Description of the project by W+G Architects
In the early seventeenth century the Spanish Jesuit Pedro Paez became the personal advisor of the Ethiopian emperor Susenyos and converts to Catholicism. As a result, the Jesuits started an ambitious plan of building foundation and around Lake Tana missions: churches, residences, schools, palaces, cisterns and gardens. Dänqaz is one of the seven Jesuit deposits currently known, where the emperor's palace built between 1625 and 1628. Susenyos In the eastern part of the preserved remains of the palace has come down to us virtually intact a large covered cistern arches and partially buried. Three hundred meters south of the palace the Jesuits built the most important Catholic church in Ethiopia which will range Cathedral.

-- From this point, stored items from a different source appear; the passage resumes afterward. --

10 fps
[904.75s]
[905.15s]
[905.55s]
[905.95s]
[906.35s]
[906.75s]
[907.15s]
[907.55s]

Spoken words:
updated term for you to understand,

The interaction between current inhabitants living around this site with these cultural assets and the surrounding territory was our starting point for the development of landscape intervention. This enhancement was among other objectives the appropriation of this cultural landscape by current residents sensitizing them about the importance of these residues for the History of Ethiopia, its identity and its future economic development through the promotion of cultural tourism.

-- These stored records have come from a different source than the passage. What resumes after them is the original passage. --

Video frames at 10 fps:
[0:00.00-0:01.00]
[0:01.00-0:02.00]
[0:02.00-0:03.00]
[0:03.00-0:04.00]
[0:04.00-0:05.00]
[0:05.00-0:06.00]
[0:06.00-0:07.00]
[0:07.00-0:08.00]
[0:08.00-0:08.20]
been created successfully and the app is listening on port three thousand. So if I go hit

Our analysis of the territory led us to strengthen the values of these existing properties in their interaction with the productive agricultural use that the inhabitants of the area had given fields arranged around the palace and the cathedral. To do this, it puts in value the existing fabric of roads and permeable boundaries between fields of crops and access from the neighboring village located at a lower level. This road network was enhanced to improve access to the Cathedral and the Palace and create points of perception of the surrounding landscape and the interaction of these goods in it. Thus the landscape intervention and power not only allows sensory, spatial experience of this unique place, but also makes it compatible with daily agricultural activity of the local population, a key element for survival.
Our intervention in the palace and the cathedral is primarily to emphasize the spaces that allow the perception of the buildings at different scales to facilitate the readability of pictorial details of the murals that are still preserved, the decorative elements carved in stone, of the spatial qualities of these buildings and their strategic implementation on the hill overlooking the valley Dänqaz. The new elements designed to protect these assets are mild and establish a subtle dialogue with the strong presence of the restored buildings. The rest of the procedure is based on a general consolidation of factories heritage and its decorative elements. The key to the whole of this intervention has been done readable from a contemporary architectural perspective the history of intercultural dialogue between the Portuguese and Spanish missionaries and the Ethiopian monarchy at the beginning of the seventeenth century that will lead to the foundation of the new imperial capital Gondar north of lake Tana by emperor Fasilides, son of Susenyos.